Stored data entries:
★ ★ ★ ★ ★ ★ ★

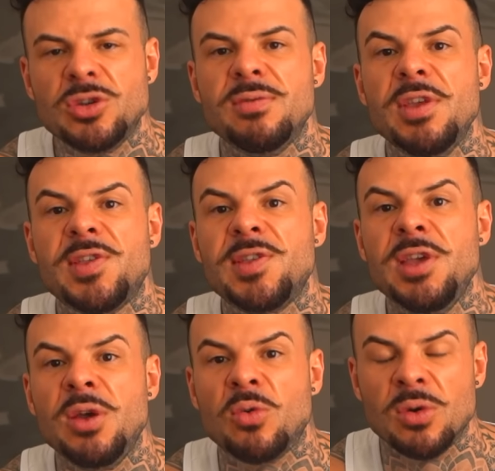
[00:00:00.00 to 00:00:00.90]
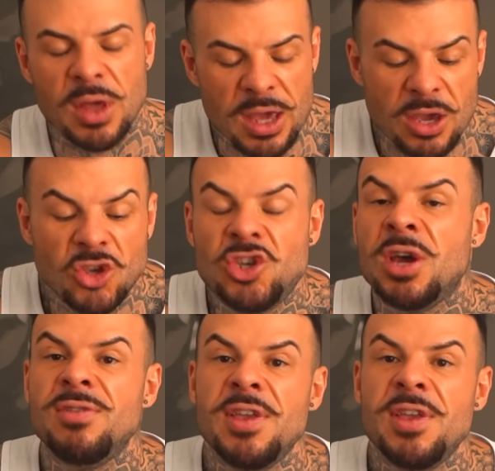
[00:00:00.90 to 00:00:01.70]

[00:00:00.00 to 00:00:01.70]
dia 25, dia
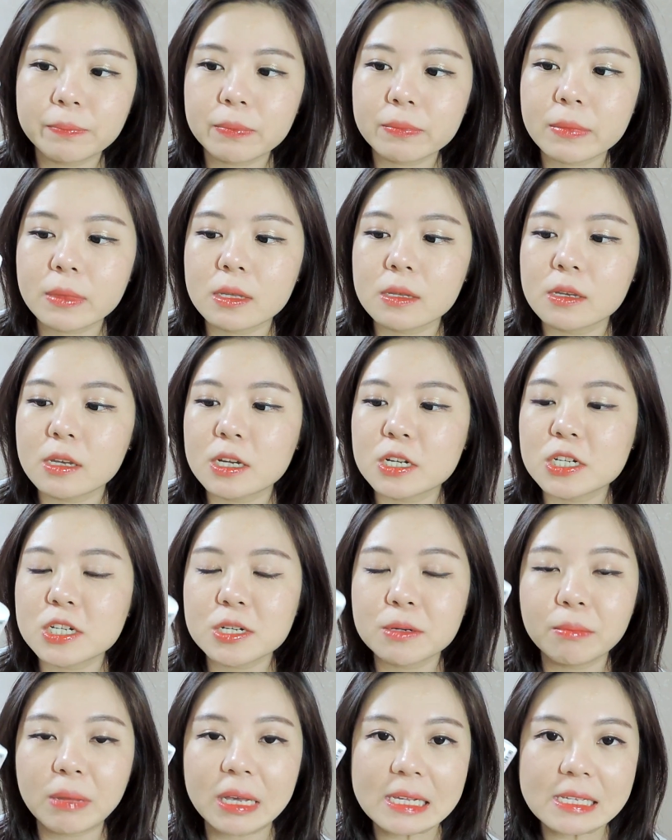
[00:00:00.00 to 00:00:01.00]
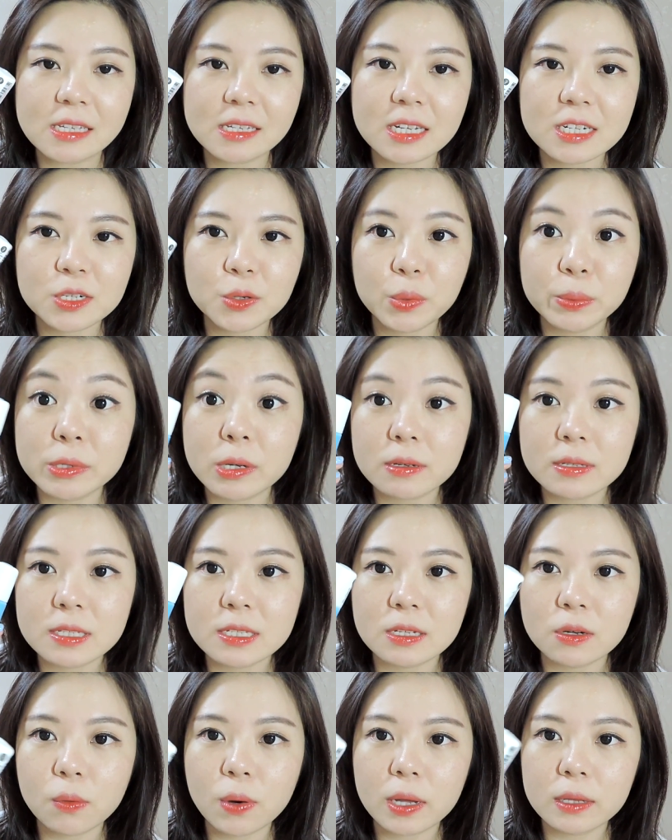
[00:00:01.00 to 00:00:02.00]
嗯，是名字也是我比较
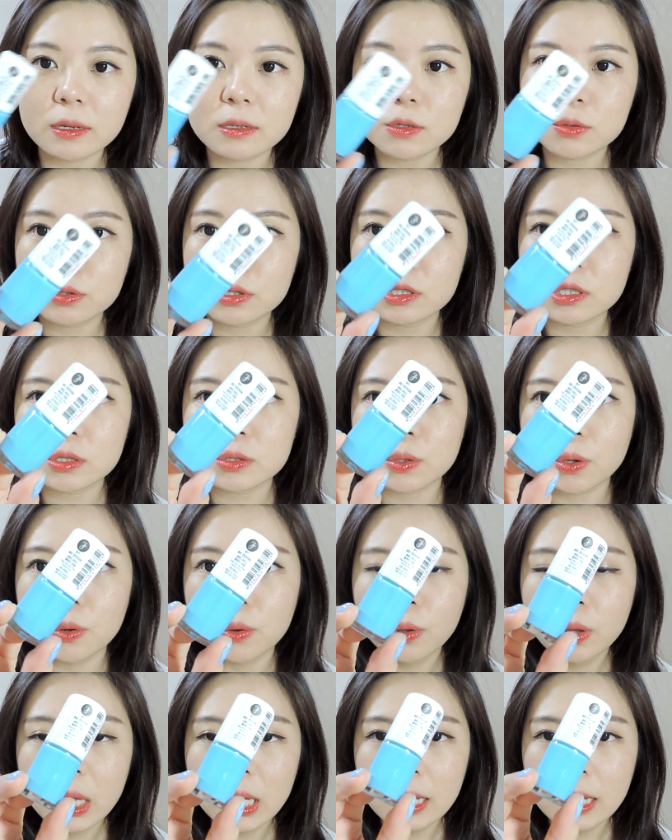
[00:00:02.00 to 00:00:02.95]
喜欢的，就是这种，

★ ★ ★ ★ ★ ★ ★

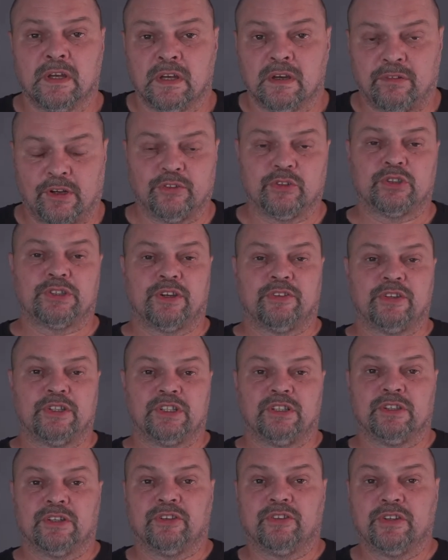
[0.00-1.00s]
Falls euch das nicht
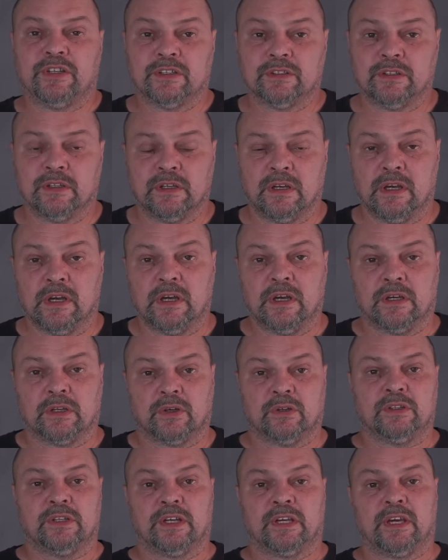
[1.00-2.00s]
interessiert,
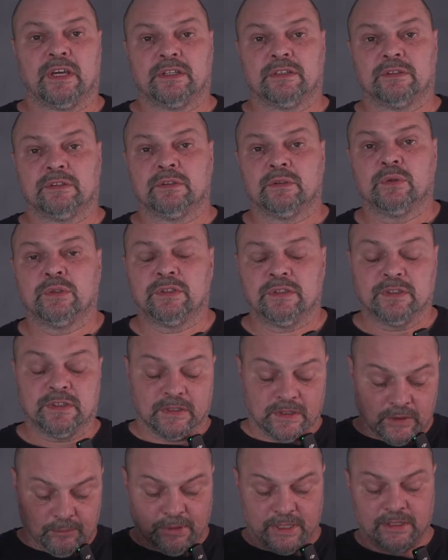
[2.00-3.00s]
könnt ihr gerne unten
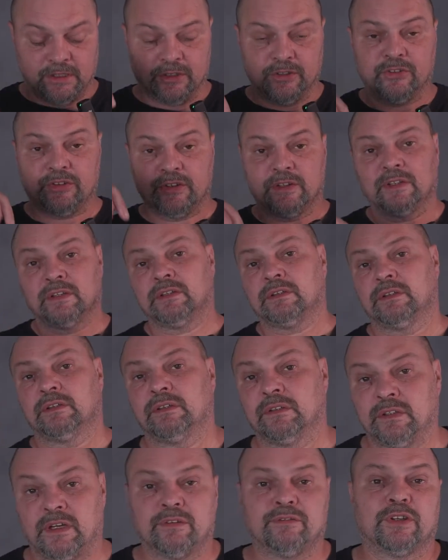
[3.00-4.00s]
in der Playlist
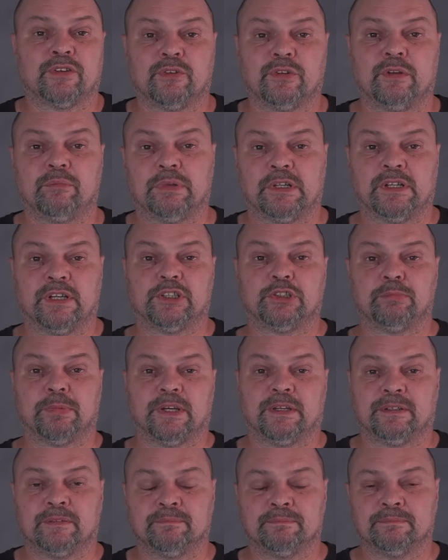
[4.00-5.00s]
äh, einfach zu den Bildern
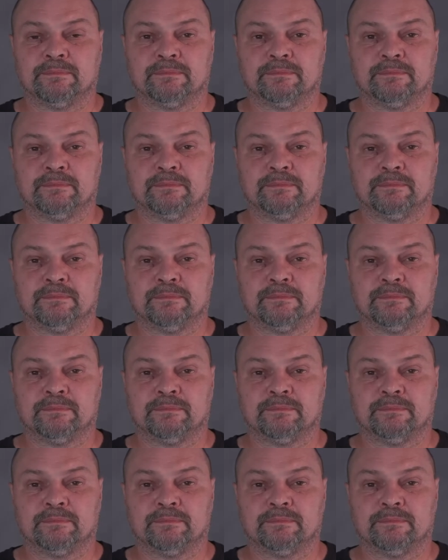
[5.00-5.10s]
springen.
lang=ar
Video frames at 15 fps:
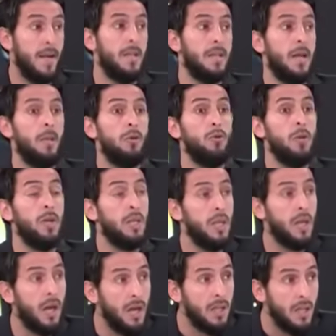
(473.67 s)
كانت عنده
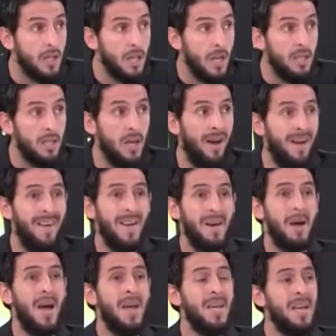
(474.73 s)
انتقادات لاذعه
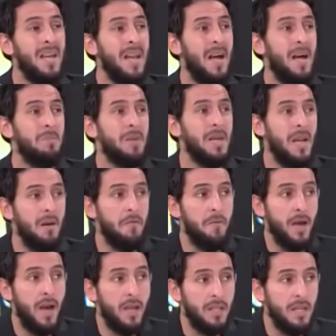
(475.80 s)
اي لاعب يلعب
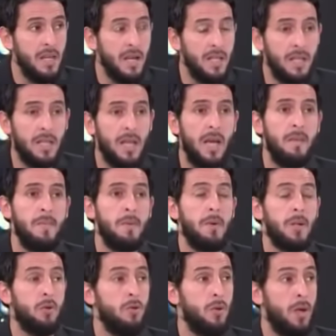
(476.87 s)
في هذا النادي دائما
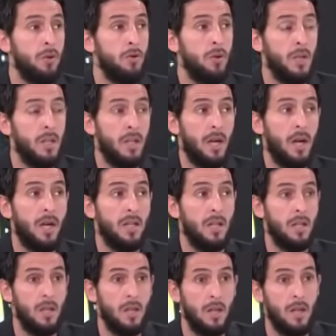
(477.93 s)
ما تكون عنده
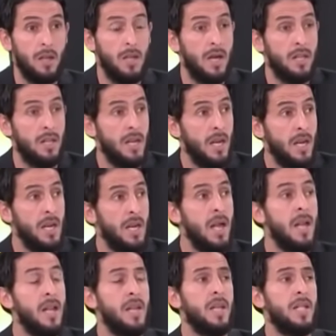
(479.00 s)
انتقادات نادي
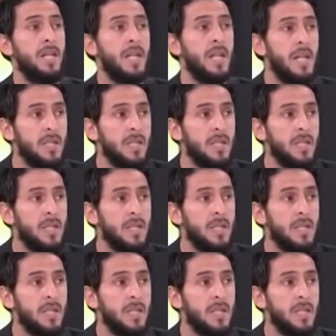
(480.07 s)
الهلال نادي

★ ★ ★ ★ ★ ★ ★

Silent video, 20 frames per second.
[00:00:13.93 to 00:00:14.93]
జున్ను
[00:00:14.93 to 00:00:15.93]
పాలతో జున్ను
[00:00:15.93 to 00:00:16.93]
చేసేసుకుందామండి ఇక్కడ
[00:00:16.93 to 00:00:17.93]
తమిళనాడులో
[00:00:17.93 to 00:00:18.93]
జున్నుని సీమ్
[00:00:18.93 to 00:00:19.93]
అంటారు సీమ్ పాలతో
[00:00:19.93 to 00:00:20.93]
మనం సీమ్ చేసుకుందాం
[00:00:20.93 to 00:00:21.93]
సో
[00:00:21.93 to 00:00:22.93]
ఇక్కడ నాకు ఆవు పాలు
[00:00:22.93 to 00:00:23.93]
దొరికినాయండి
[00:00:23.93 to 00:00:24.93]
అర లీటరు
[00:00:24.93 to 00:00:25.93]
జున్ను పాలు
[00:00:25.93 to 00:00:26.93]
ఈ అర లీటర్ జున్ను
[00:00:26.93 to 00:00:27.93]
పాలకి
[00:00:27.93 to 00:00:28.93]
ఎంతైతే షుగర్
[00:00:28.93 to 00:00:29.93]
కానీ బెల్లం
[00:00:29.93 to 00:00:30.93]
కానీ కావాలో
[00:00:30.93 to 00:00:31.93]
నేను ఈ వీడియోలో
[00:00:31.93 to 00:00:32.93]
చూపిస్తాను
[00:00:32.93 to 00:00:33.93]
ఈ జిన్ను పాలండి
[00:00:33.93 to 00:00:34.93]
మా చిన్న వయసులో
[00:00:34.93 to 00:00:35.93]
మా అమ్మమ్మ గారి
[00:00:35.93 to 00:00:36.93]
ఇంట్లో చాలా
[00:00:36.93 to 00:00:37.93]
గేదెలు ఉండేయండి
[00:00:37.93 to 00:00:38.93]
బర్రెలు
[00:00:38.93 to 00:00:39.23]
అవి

★ ★ ★ ★ ★ ★ ★

▶ ACTION ITEM: Read through the entries above and copy each line that has the string "frames" in it.

▶ REPLY:
Video frames at 15 fps:
Silent video, 20 frames per second.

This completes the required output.